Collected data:
####

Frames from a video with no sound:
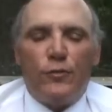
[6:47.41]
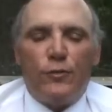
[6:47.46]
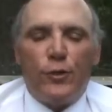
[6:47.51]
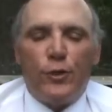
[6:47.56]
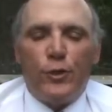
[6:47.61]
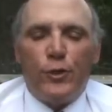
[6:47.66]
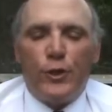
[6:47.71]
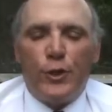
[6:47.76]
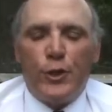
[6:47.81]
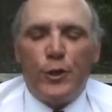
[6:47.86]

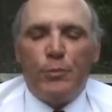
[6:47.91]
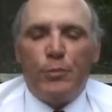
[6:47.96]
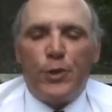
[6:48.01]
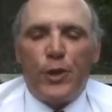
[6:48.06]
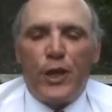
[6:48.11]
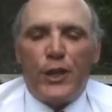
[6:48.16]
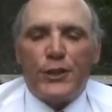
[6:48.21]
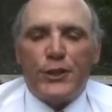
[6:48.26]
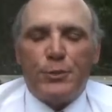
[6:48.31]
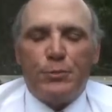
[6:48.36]
for the
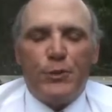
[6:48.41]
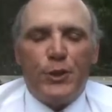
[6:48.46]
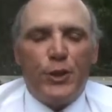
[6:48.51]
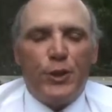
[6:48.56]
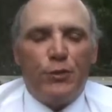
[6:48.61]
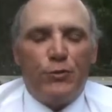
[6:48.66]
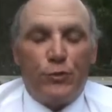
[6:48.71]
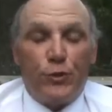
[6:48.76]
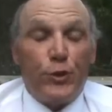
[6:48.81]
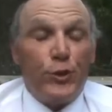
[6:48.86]

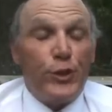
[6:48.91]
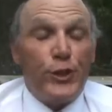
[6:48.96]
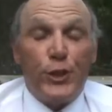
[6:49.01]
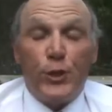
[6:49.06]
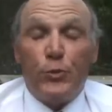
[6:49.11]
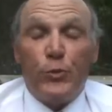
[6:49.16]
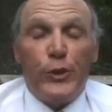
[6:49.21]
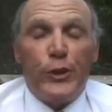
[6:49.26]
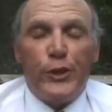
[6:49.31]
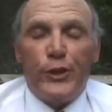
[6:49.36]

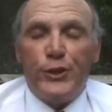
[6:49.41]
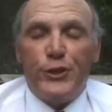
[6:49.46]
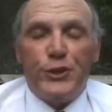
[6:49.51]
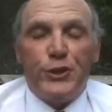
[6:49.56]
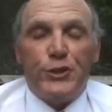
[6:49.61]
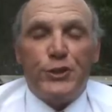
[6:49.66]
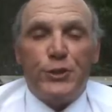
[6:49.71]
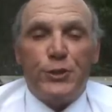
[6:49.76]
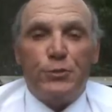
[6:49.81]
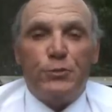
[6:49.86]

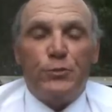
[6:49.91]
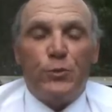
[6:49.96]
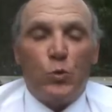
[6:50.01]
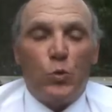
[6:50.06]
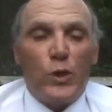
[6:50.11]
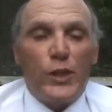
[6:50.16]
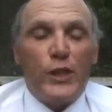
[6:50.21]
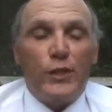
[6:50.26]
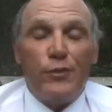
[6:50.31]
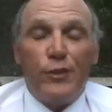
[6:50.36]
arrearages,
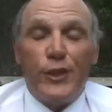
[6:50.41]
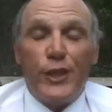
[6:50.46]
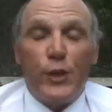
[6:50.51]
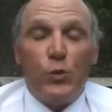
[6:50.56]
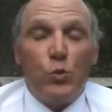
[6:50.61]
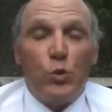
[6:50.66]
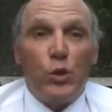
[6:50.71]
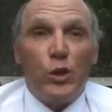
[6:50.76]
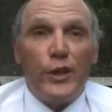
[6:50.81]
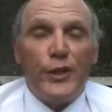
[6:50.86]
whatever they
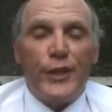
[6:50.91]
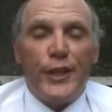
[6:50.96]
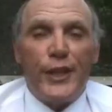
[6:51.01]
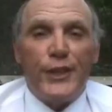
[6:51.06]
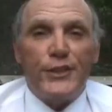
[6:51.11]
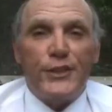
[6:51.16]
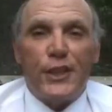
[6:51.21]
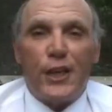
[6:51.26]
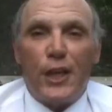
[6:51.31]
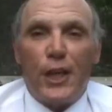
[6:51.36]
were at
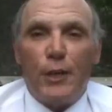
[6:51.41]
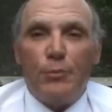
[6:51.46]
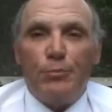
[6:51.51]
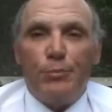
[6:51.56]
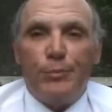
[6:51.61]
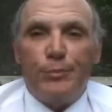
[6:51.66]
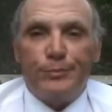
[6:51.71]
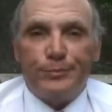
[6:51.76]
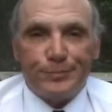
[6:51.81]
that time.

####

• Task description
In your copy, include no pictures; print every line above exactly.

• Solution for this task
Frames from a video with no sound:
[6:47.41]
[6:47.46]
[6:47.51]
[6:47.56]
[6:47.61]
[6:47.66]
[6:47.71]
[6:47.76]
[6:47.81]
[6:47.86]

[6:47.91]
[6:47.96]
[6:48.01]
[6:48.06]
[6:48.11]
[6:48.16]
[6:48.21]
[6:48.26]
[6:48.31]
[6:48.36]
for the
[6:48.41]
[6:48.46]
[6:48.51]
[6:48.56]
[6:48.61]
[6:48.66]
[6:48.71]
[6:48.76]
[6:48.81]
[6:48.86]

[6:48.91]
[6:48.96]
[6:49.01]
[6:49.06]
[6:49.11]
[6:49.16]
[6:49.21]
[6:49.26]
[6:49.31]
[6:49.36]

[6:49.41]
[6:49.46]
[6:49.51]
[6:49.56]
[6:49.61]
[6:49.66]
[6:49.71]
[6:49.76]
[6:49.81]
[6:49.86]

[6:49.91]
[6:49.96]
[6:50.01]
[6:50.06]
[6:50.11]
[6:50.16]
[6:50.21]
[6:50.26]
[6:50.31]
[6:50.36]
arrearages,
[6:50.41]
[6:50.46]
[6:50.51]
[6:50.56]
[6:50.61]
[6:50.66]
[6:50.71]
[6:50.76]
[6:50.81]
[6:50.86]
whatever they
[6:50.91]
[6:50.96]
[6:51.01]
[6:51.06]
[6:51.11]
[6:51.16]
[6:51.21]
[6:51.26]
[6:51.31]
[6:51.36]
were at
[6:51.41]
[6:51.46]
[6:51.51]
[6:51.56]
[6:51.61]
[6:51.66]
[6:51.71]
[6:51.76]
[6:51.81]
that time.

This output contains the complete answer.